>>>

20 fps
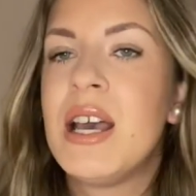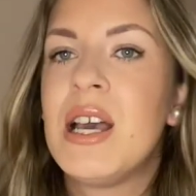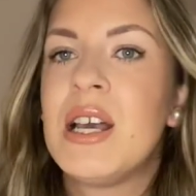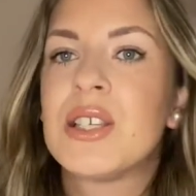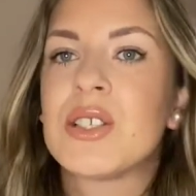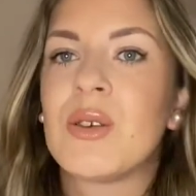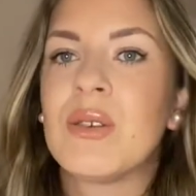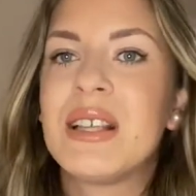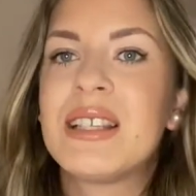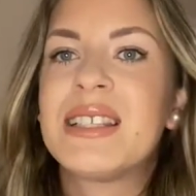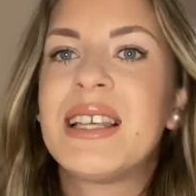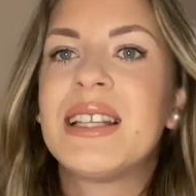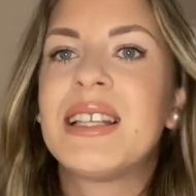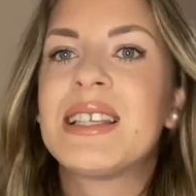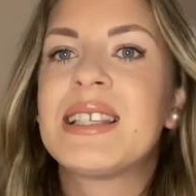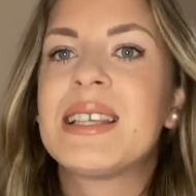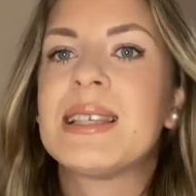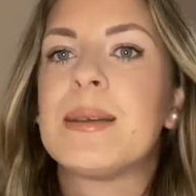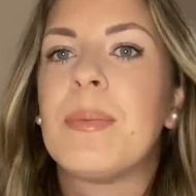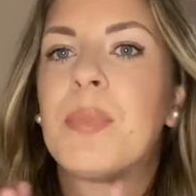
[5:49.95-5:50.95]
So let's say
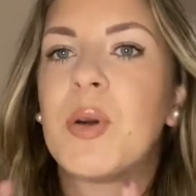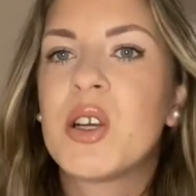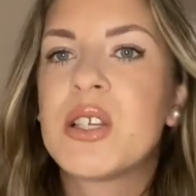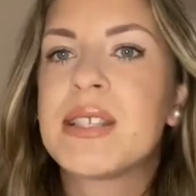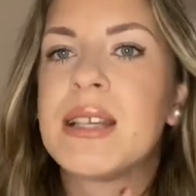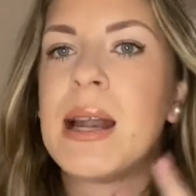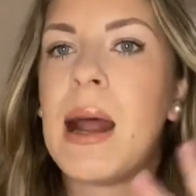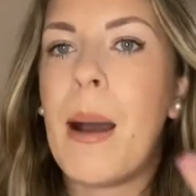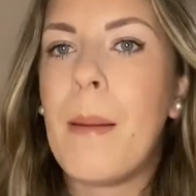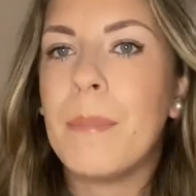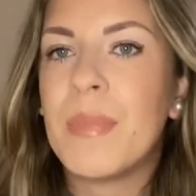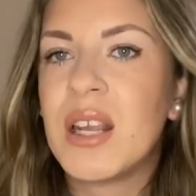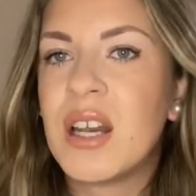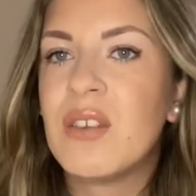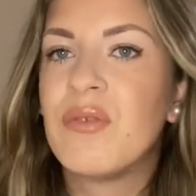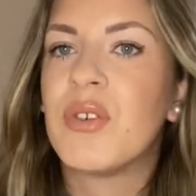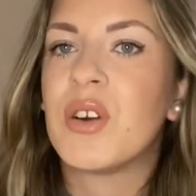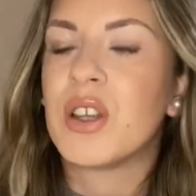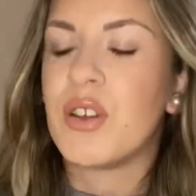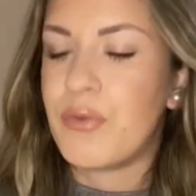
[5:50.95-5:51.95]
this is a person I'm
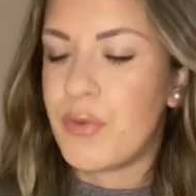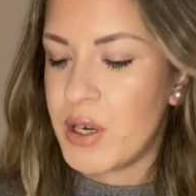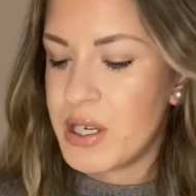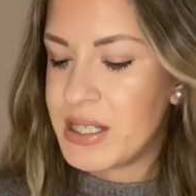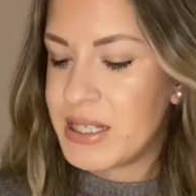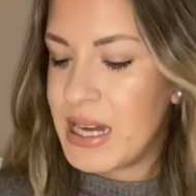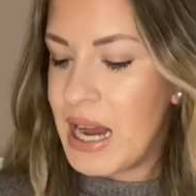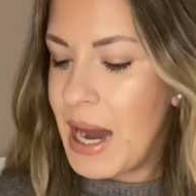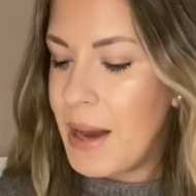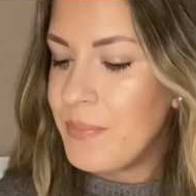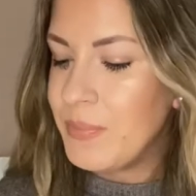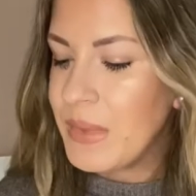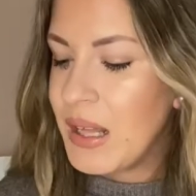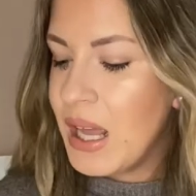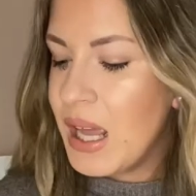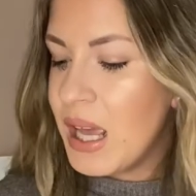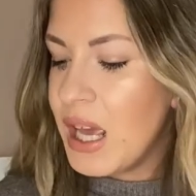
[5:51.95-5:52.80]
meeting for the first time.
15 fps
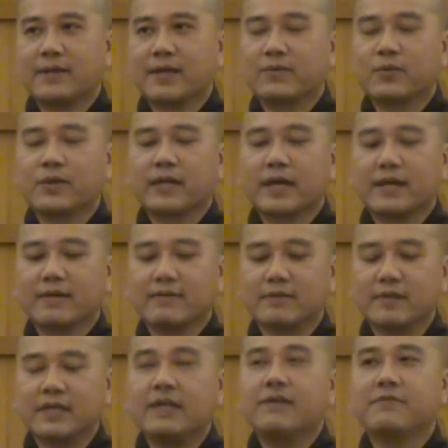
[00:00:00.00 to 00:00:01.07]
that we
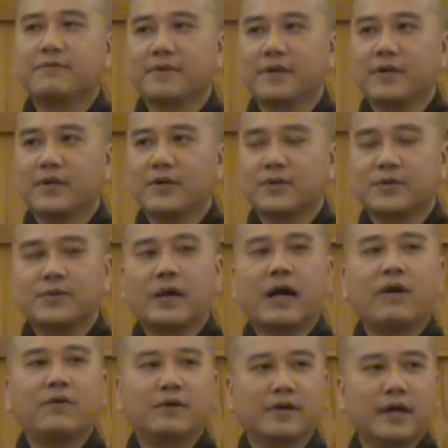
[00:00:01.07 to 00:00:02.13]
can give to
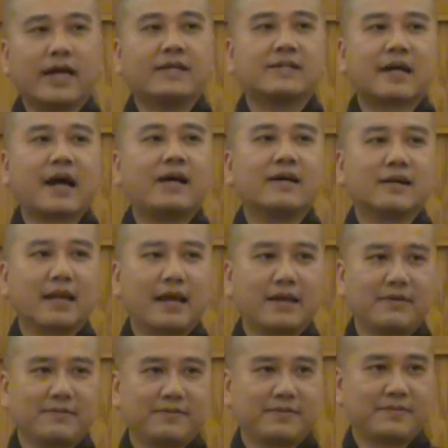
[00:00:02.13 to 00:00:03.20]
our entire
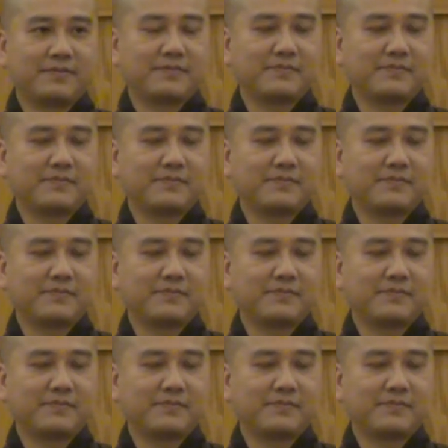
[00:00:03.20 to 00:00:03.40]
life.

<<<

What the task asks: Print each record exactly as it stands, leaving the images out.

Written response:
20 fps
[5:49.95-5:50.95]
So let's say
[5:50.95-5:51.95]
this is a person I'm
[5:51.95-5:52.80]
meeting for the first time.
15 fps
[00:00:00.00 to 00:00:01.07]
that we
[00:00:01.07 to 00:00:02.13]
can give to
[00:00:02.13 to 00:00:03.20]
our entire
[00:00:03.20 to 00:00:03.40]
life.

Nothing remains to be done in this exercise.